== Dataset excerpt

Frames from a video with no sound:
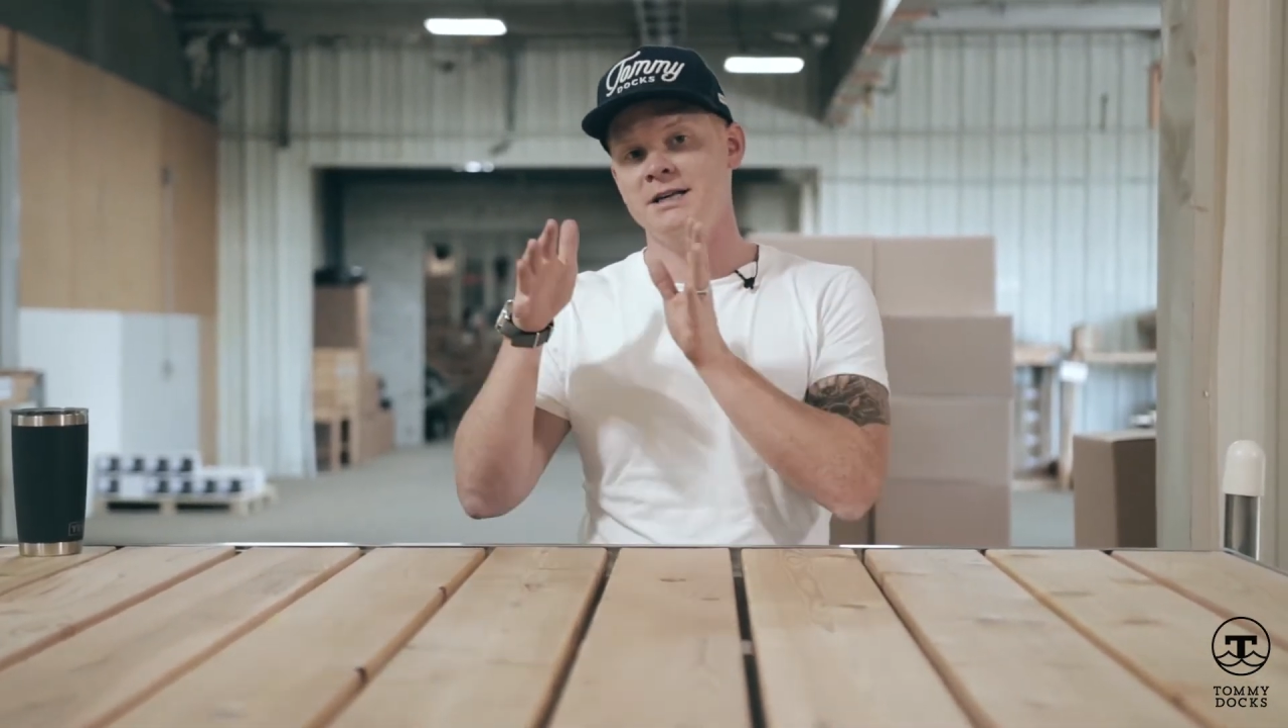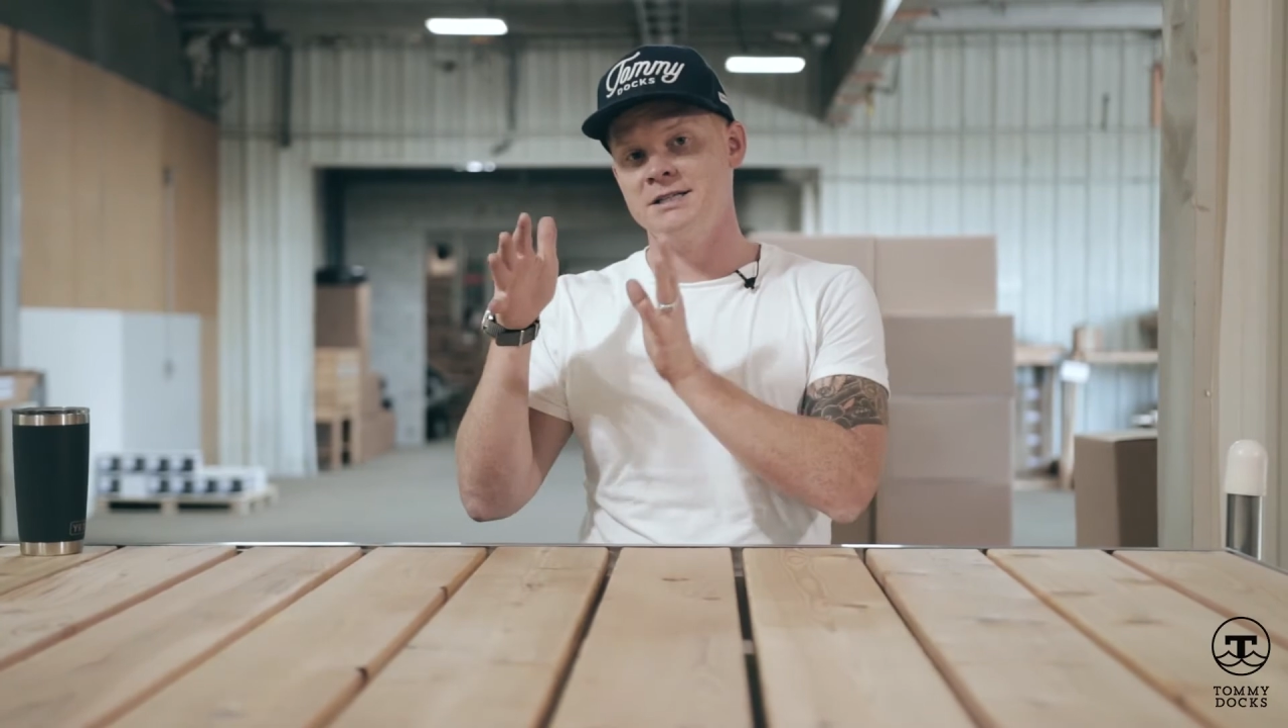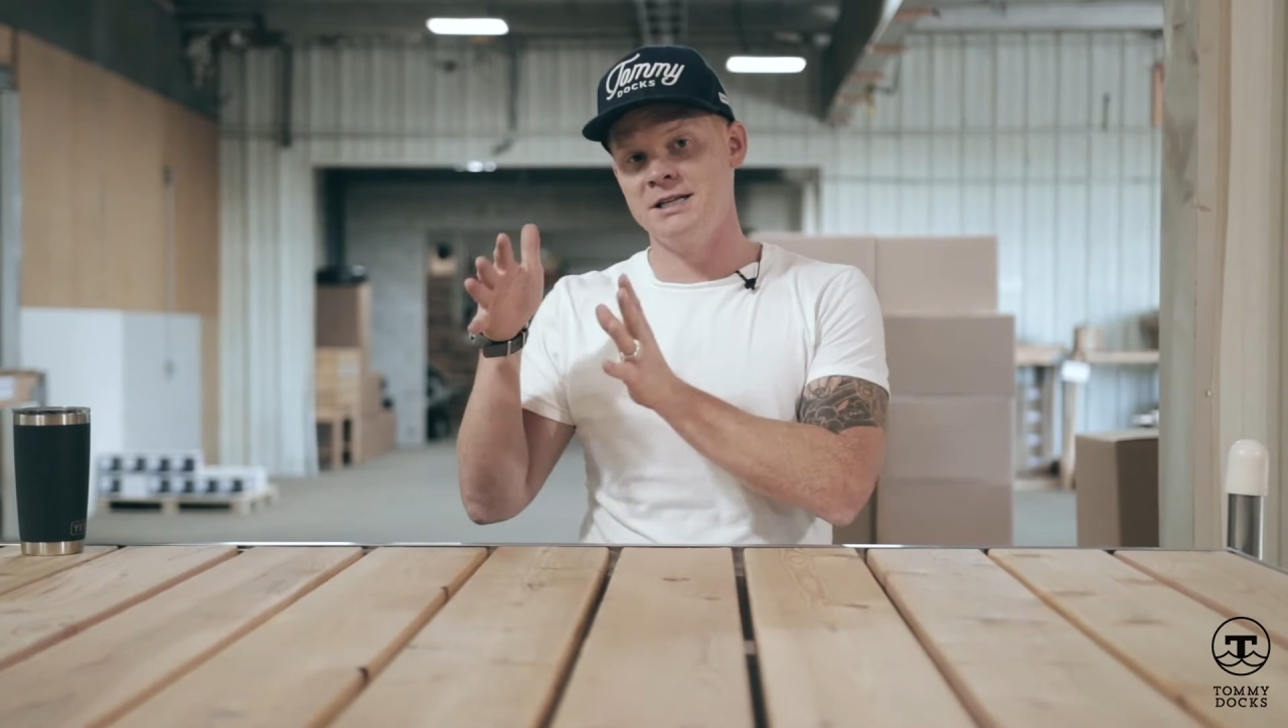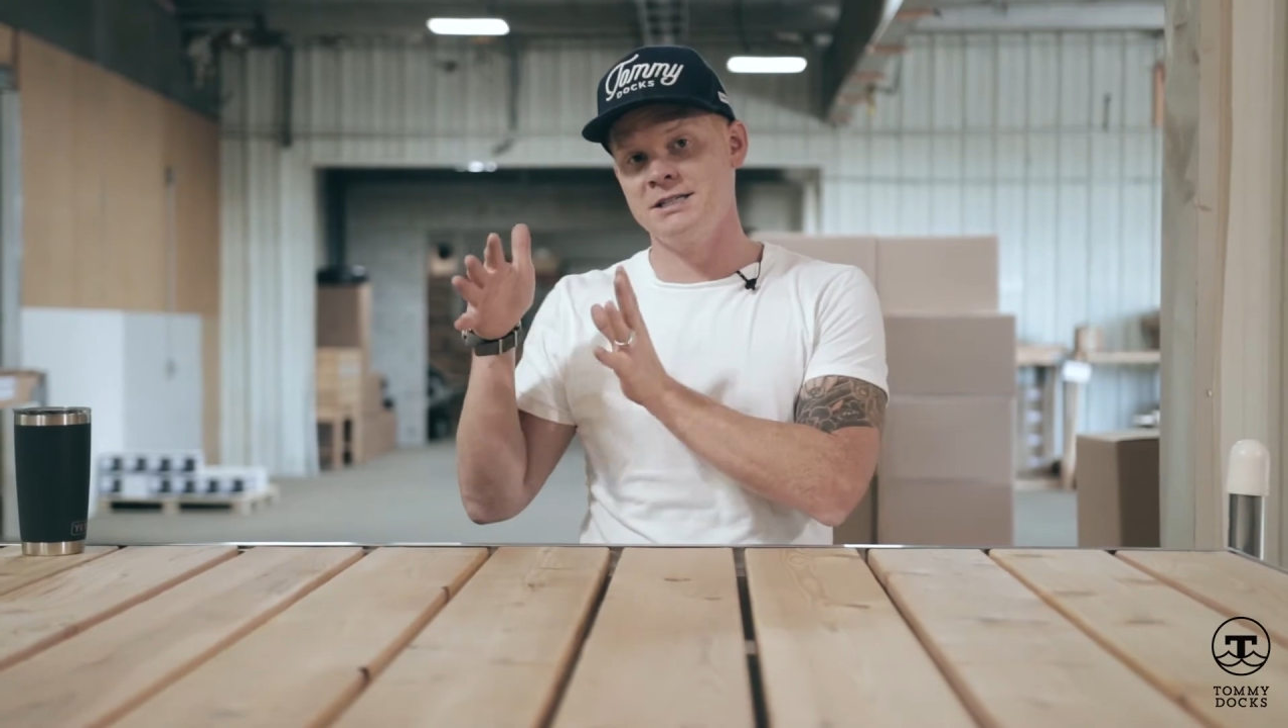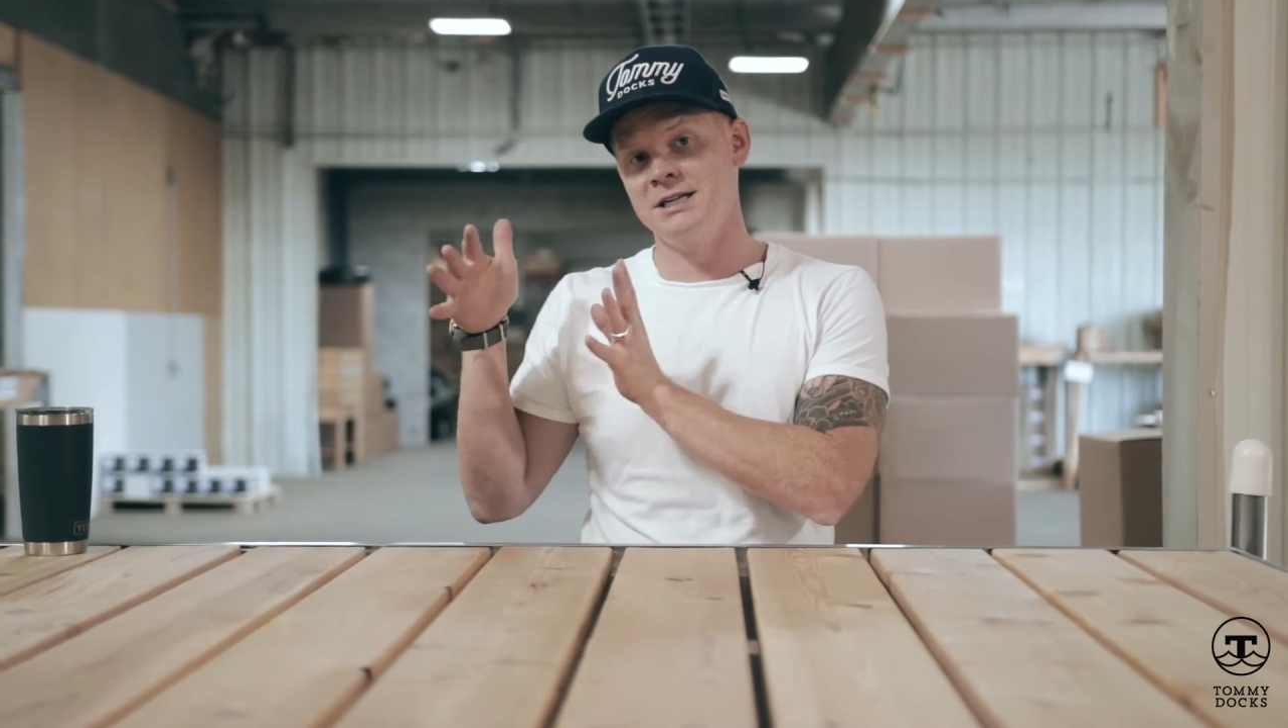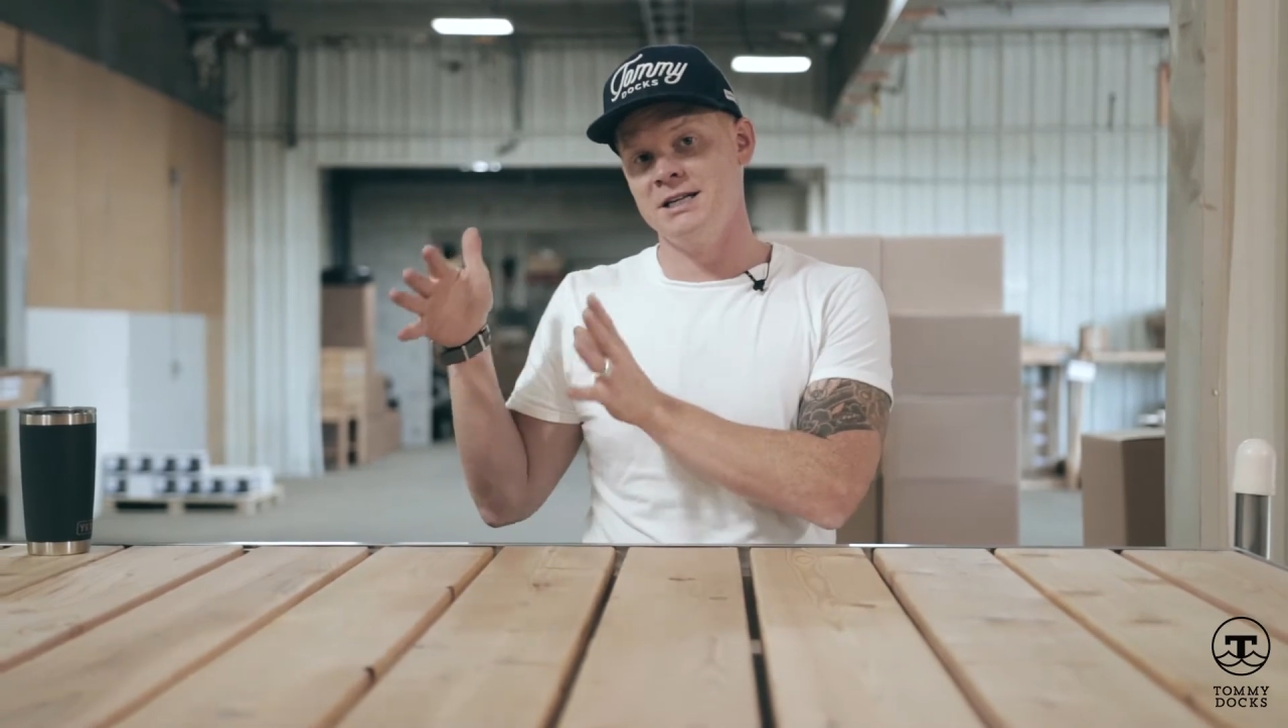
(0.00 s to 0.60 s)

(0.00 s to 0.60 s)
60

====

Exercise objective:
The full listing, reproduced exactly and without pictures, is the expected output.

Your solution:
Frames from a video with no sound:
(0.00 s to 0.60 s)

(0.00 s to 0.60 s)
60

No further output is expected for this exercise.